> _Exercise requirements_
Drop the images, then output the listing exactly.

========

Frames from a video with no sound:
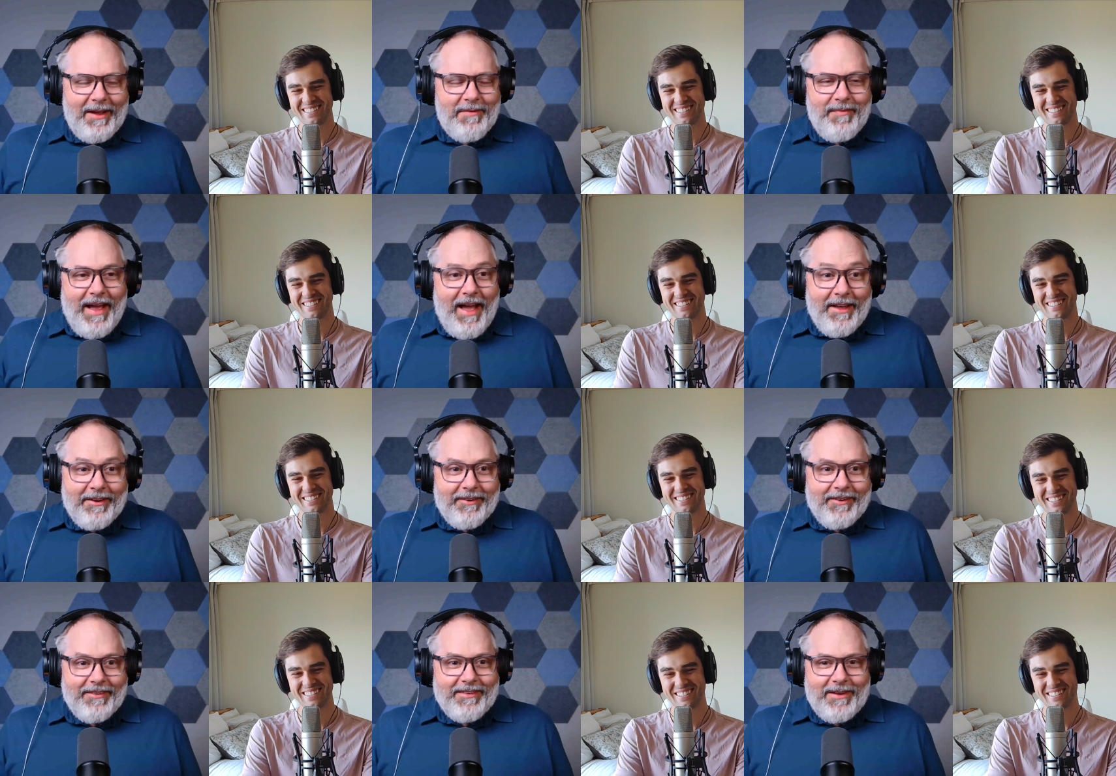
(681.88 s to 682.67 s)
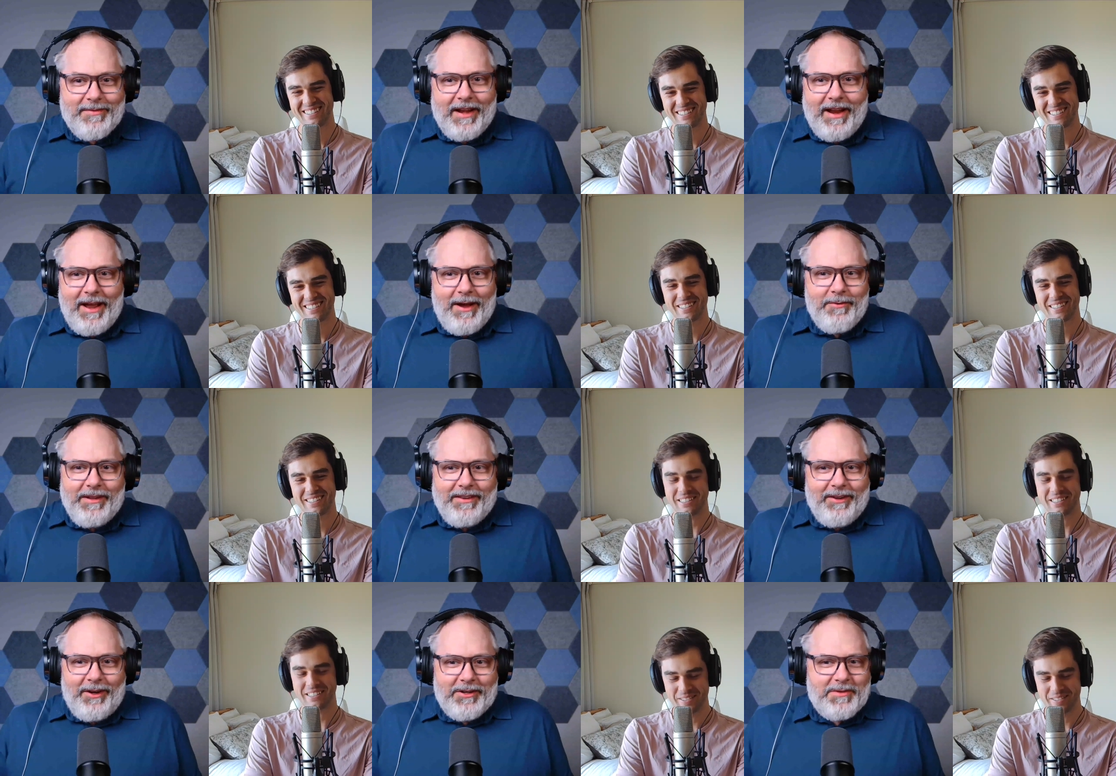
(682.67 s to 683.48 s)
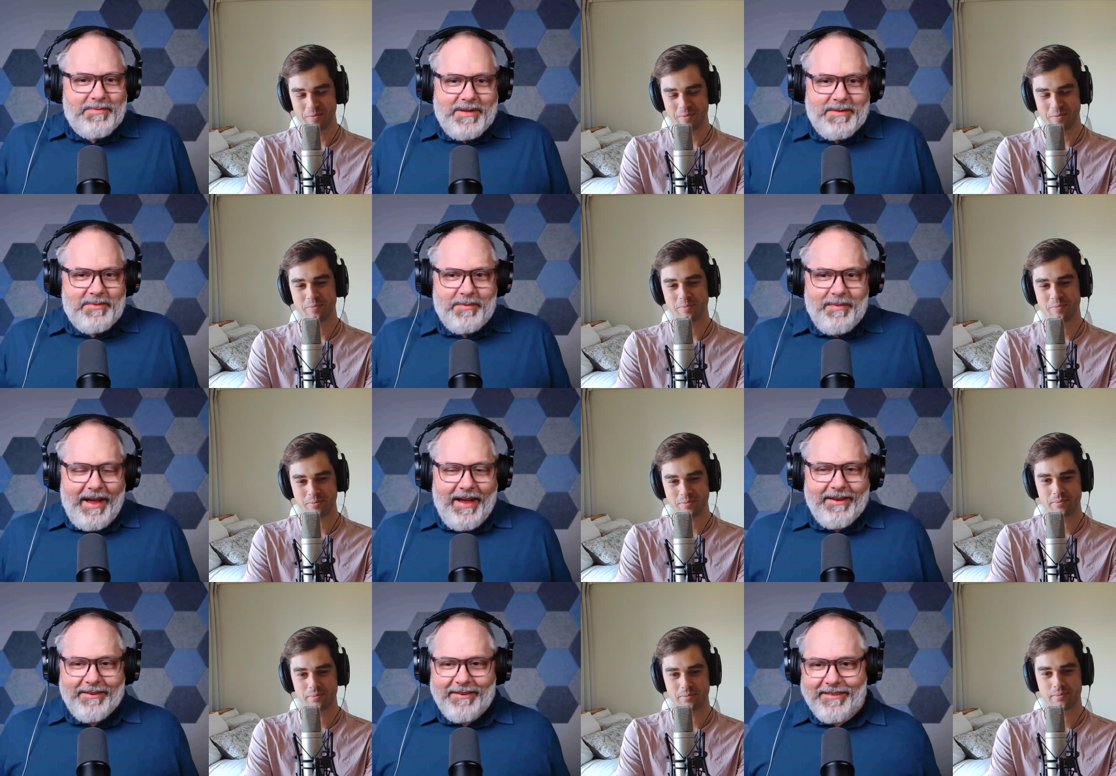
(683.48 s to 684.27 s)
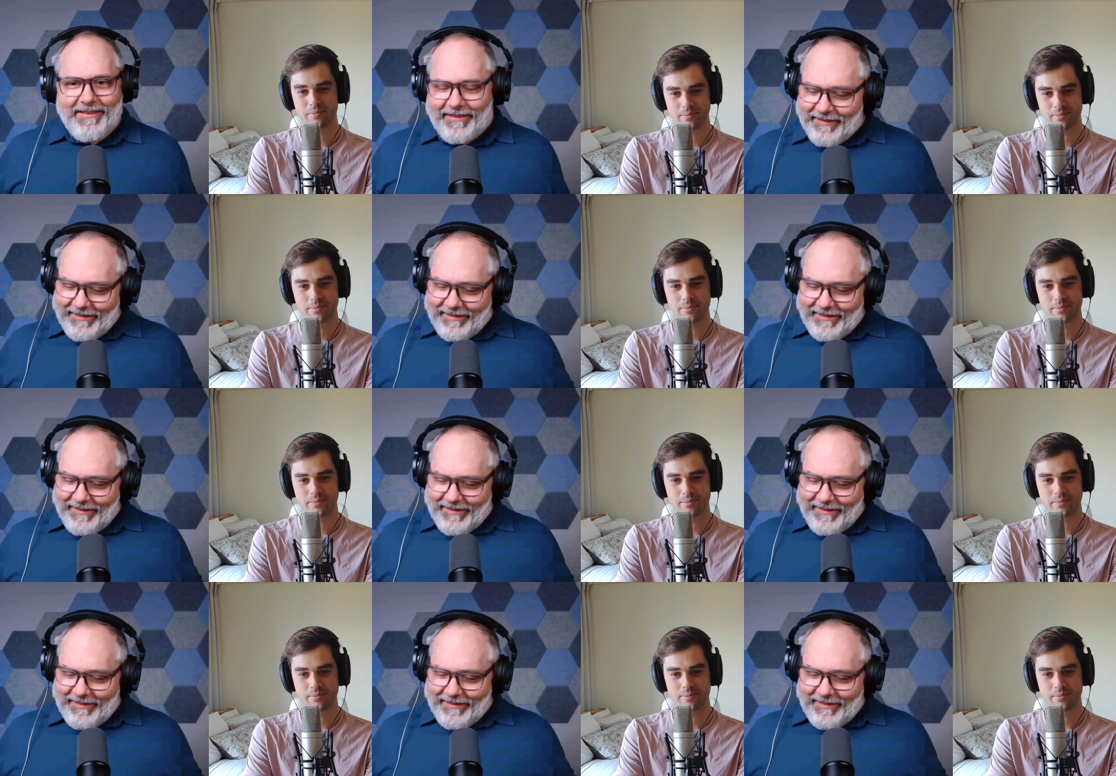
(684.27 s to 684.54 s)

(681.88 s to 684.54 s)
Speaker 1: matters. I mean, how we talk to people matters.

========

> _Answer space_
Frames from a video with no sound:
(681.88 s to 682.67 s)
(682.67 s to 683.48 s)
(683.48 s to 684.27 s)
(684.27 s to 684.54 s)

(681.88 s to 684.54 s)
Speaker 1: matters. I mean, how we talk to people matters.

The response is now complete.